**Task instructions**
Repeat every entry word for word, but leave the images out of your copy.

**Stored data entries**
========================

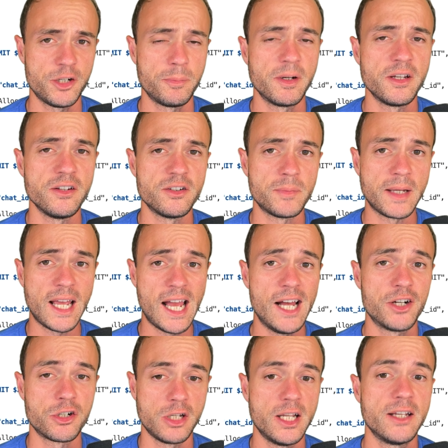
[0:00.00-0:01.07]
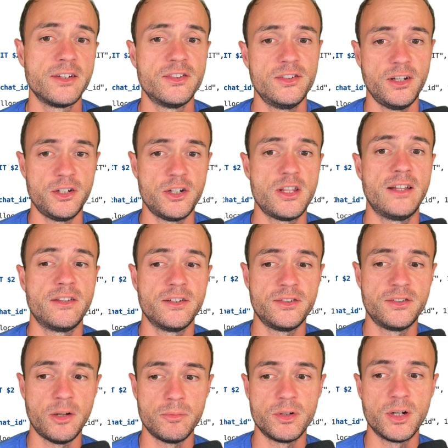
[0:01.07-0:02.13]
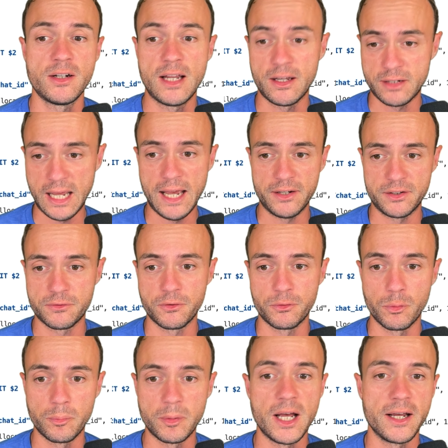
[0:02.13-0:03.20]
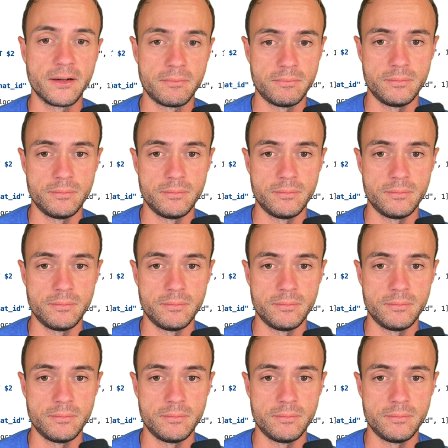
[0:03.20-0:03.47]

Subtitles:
but it needs to be hash-like such that the subject asks for a reply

========================

**Solution for this task**
[0:00.00-0:01.07]
[0:01.07-0:02.13]
[0:02.13-0:03.20]
[0:03.20-0:03.47]

Subtitles:
but it needs to be hash-like such that the subject asks for a reply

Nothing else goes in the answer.